Notebook used to retrieve some simple network analysis metrics.

In [1]:
import matplotlib.pyplot as plt
import pandas as pd
import networkx as nx
import itertools as it
from collections import Counter
from pyvis.network import Network

def organism_co_occurance(data: pd.DataFrame, filename: str, genus_level: bool = True):
    """Creates co-occurance graph for organisms, either at species of genus (default) level."""

    df = data.copy()

    #read data from file and crate datastructures in lists
    nodes = []
    edges = []

    #iterate over the rows of the dataframe
    for index, row in df.iterrows():

        #get lists of organisms
        organisms = row["Organisms"].split(", ")

        if genus_level:
            #taking the first word to get the genus instead of the organisms
            genuses = [organism.split(' ')[0] for organism in organisms]
            organisms = genuses

        #get a list of each edge
        co_occurrences = list(it.combinations(organisms, 2))

        #add all the organisms the the node list
        nodes.extend(organisms)

        #add all the egdes to the global edge list
        edges.extend(co_occurrences)

        #add a self-loop if there is only a single organism listed
        if len(organisms) == 1:
            edges.append((organisms[0], organisms[0]))

    #build network
    coOccurrenceNetwork = nx.Graph()

    #add nodes w/ size
    for node in nodes:
        s = 5 + nodes.count(node)
        coOccurrenceNetwork.add_node(node, size = s)

    #add edges w/weights
    edge_counts = Counter(edges)
    for e in edge_counts:
        u = e[0]
        v = e[1]
        c = edge_counts[e]
        coOccurrenceNetwork.add_edge(u, v, weight = c)

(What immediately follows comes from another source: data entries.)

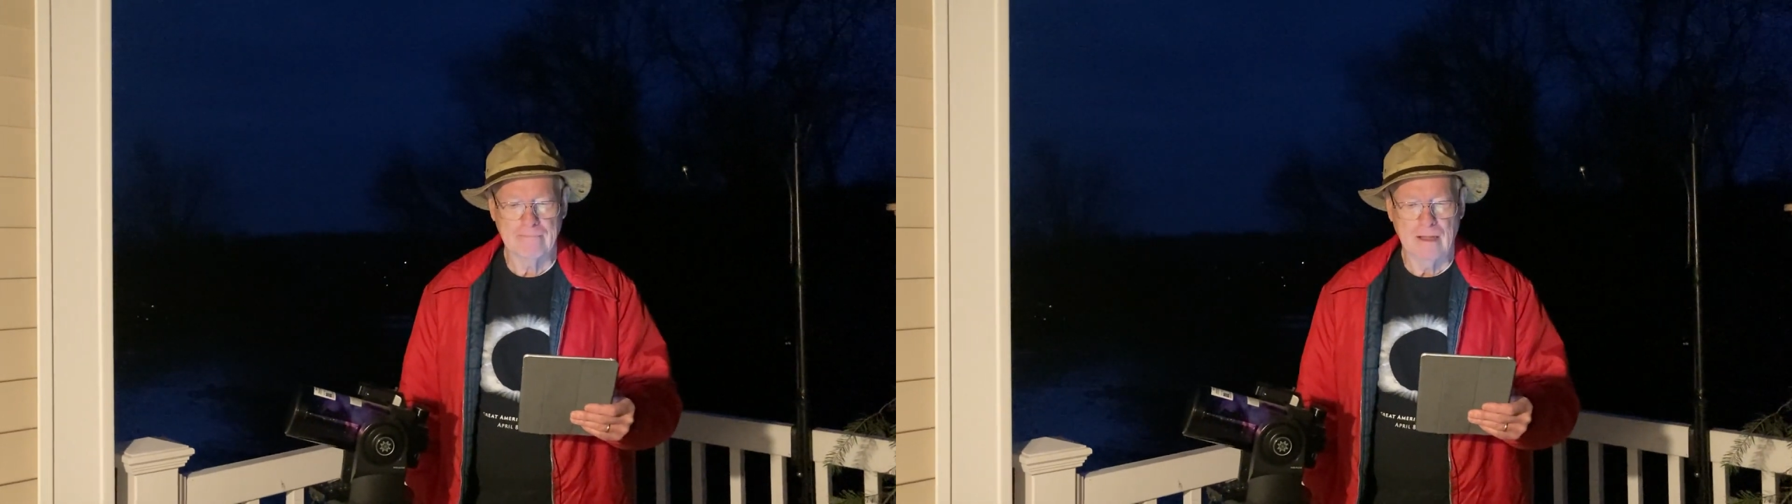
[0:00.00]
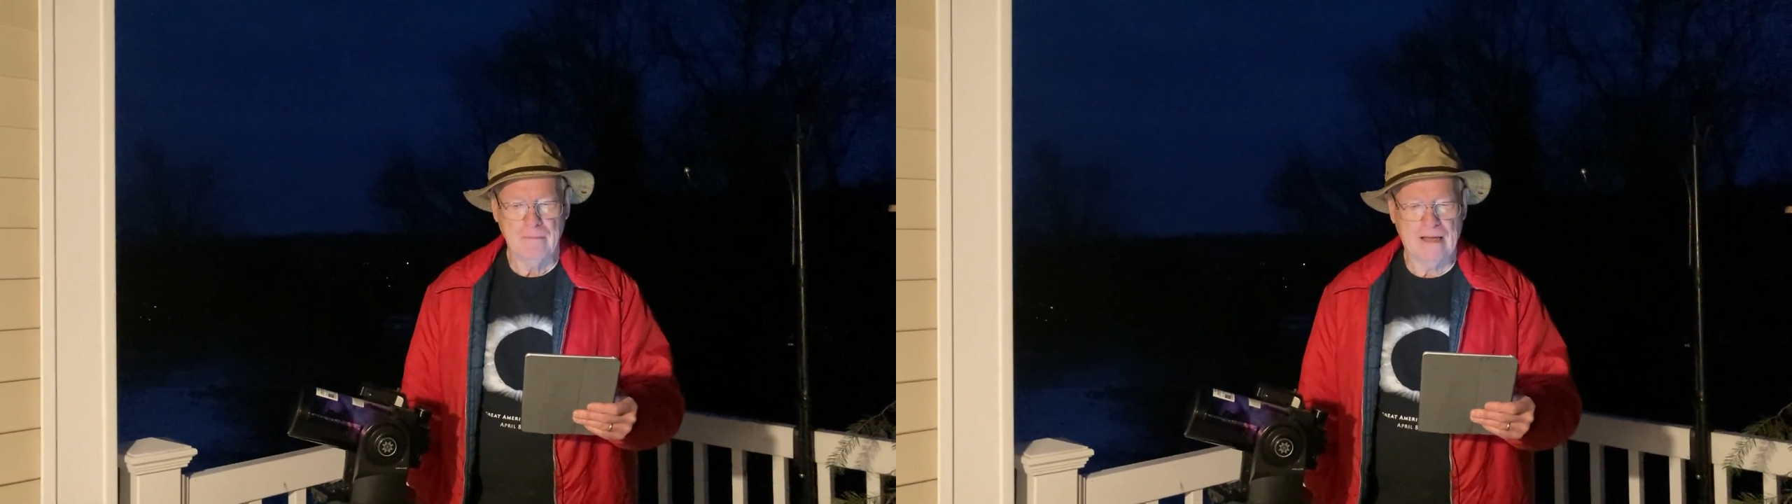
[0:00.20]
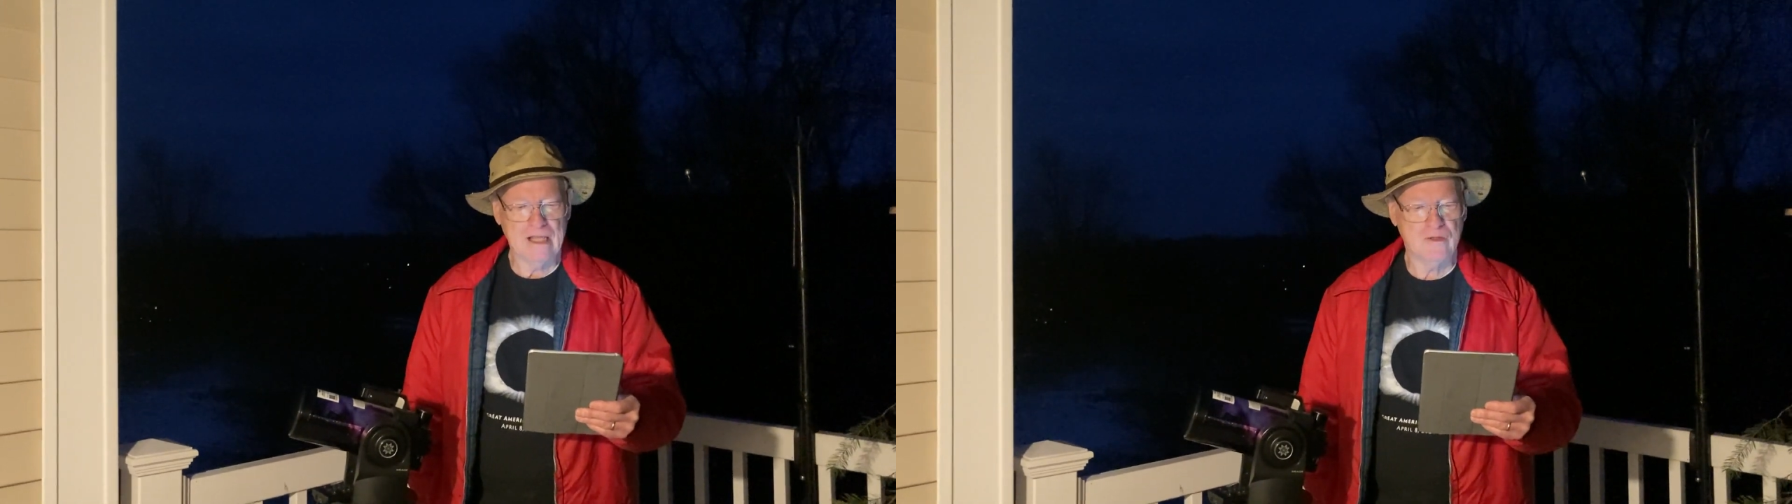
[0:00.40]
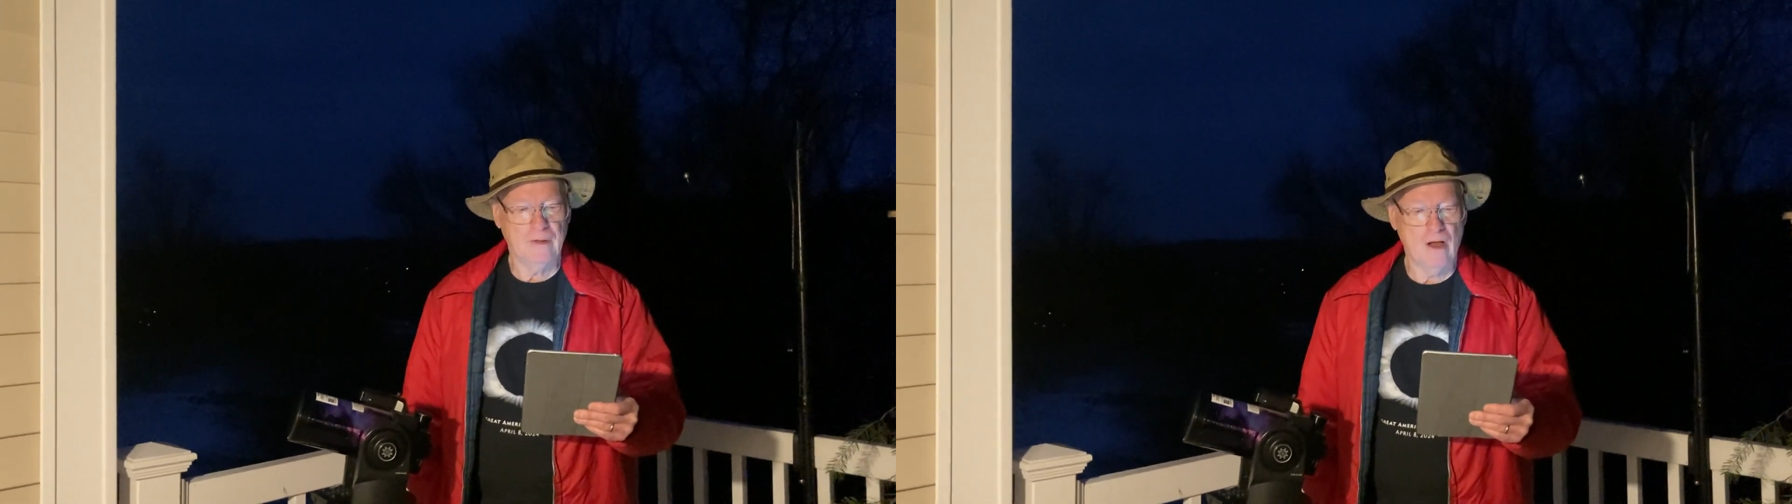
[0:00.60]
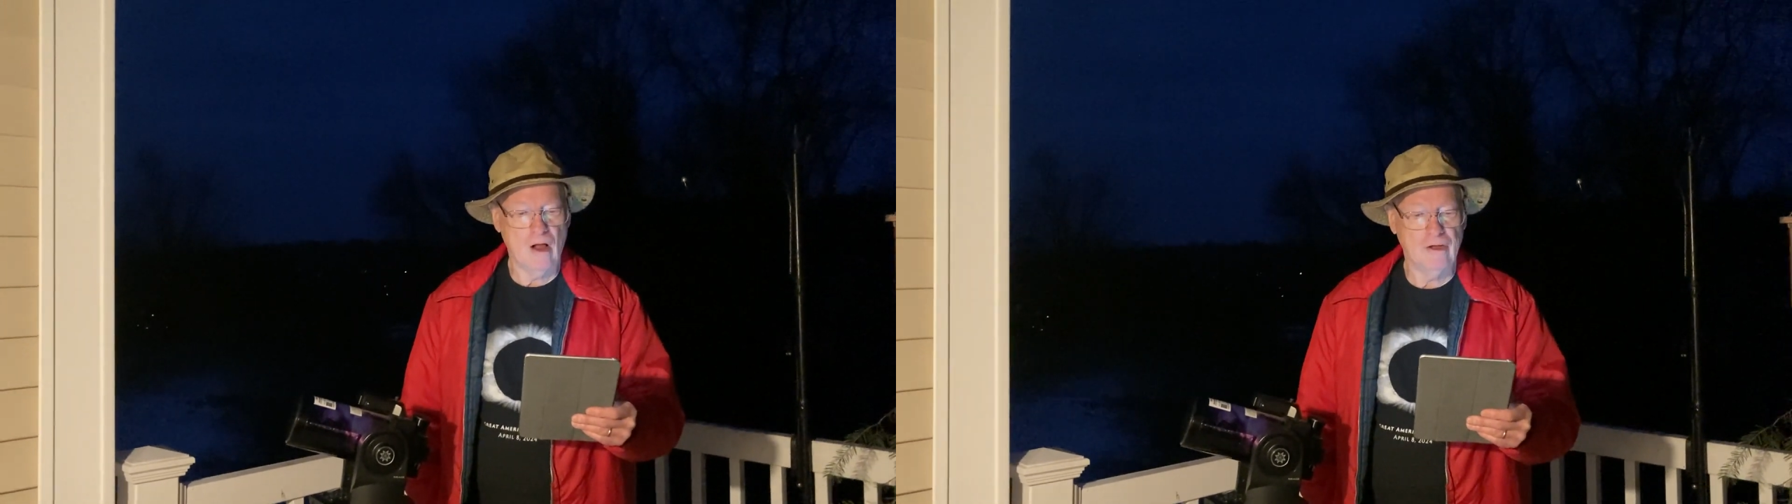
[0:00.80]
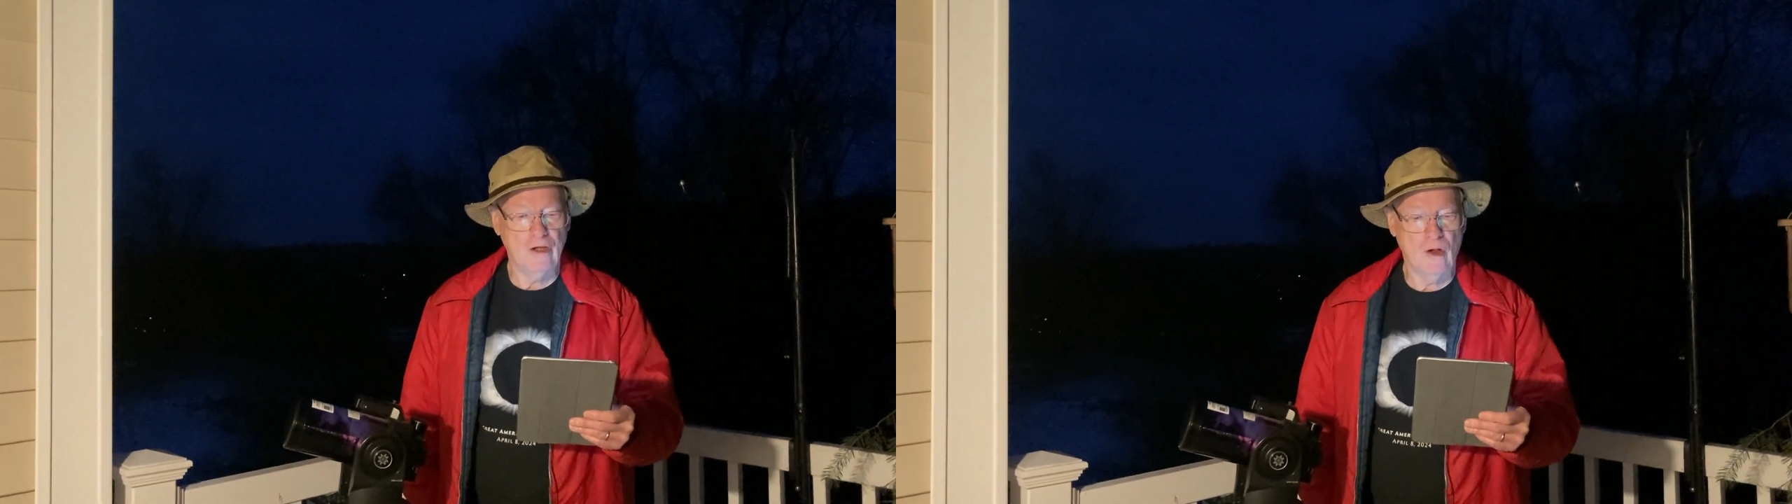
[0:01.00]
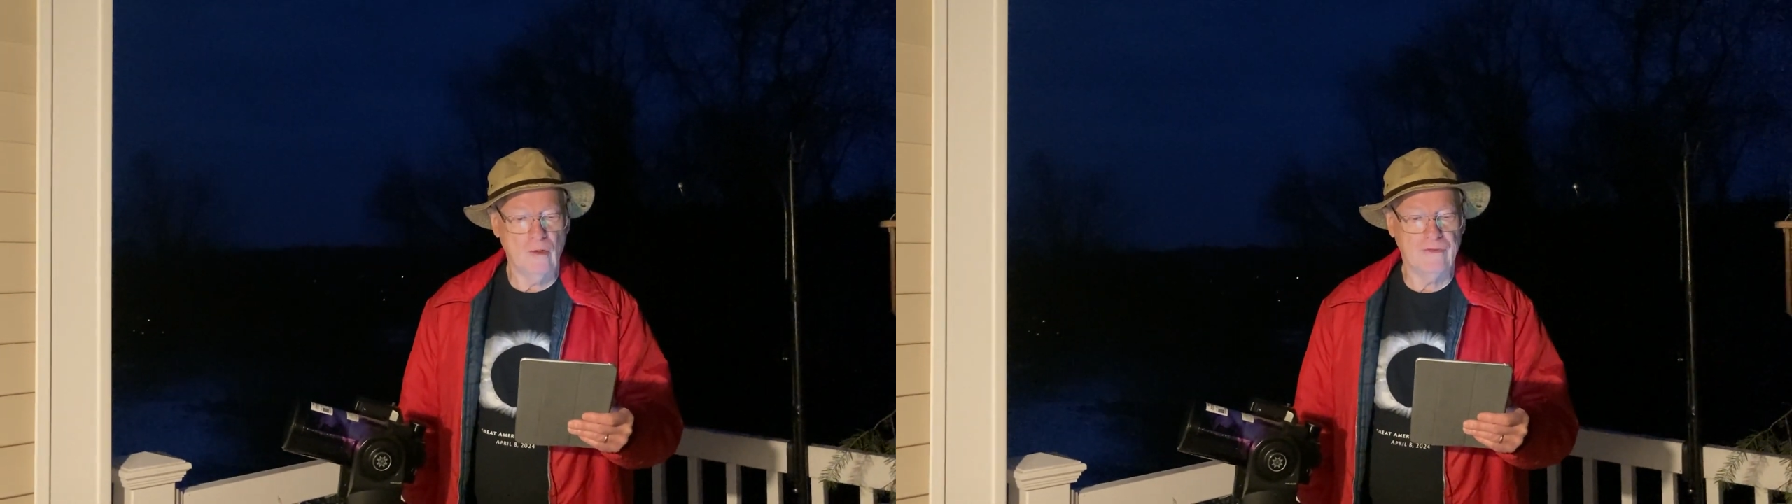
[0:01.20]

But as we all know,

    return coOccurrenceNetwork

In [2]:
data = pd.read_csv("defined_articles.csv")

graph = organism_co_occurance(data, "co-occurrence")

In [3]:
print("The number of nodes is " + str(len(graph.nodes)))
print("The number of edges are " + str(len(graph.edges)))

The number of nodes is 64
The number of edges are 76


In [4]:
discardableNetwork = graph.copy()

for i in range(3):
    maxEdge = max(dict(discardableNetwork.edges).items(), key=lambda x: x[1]["weight"])
    message = str(i+1) + ": " + str(maxEdge[0][0]) + " and " + str(maxEdge[0][1]) + " have " + str(maxEdge[1].get(('weight'))) + " interactions."
    print(message)
    discardableNetwork.remove_edge(maxEdge[0][0], maxEdge[0][1])
    i+=1

1: Escherichia and Escherichia have 15 interactions.
2: Clostridium and Clostridium have 9 interactions.
3: Escherichia and Trichoderma have 2 interactions.


In [9]:
#dictionaries with nodes as keys and the parameters as values
BC = nx.betweenness_centrality(graph)
CC = nx.closeness_centrality(graph)
degrees = {node:val for (node, val) in graph.degree()}
clustering = nx.clustering(graph)

def find_5_max(dict, title):
    fiveMax = sorted(dict, key=dict.get, reverse=True)[:6]
    print("The six nodes with the largest " + title + " are: " + str(fiveMax))

find_5_max(BC, "betweenness centrality")
find_5_max(CC, "closeness centrality")
find_5_max(degrees, "degree")
find_5_max(clustering, "clustering")

The six nodes with the largest betweenness centrality are: ['Escherichia', 'Clostridium', 'Pseudomonas', 'Bacillus', 'Trichoderma', 'Saccharomyces']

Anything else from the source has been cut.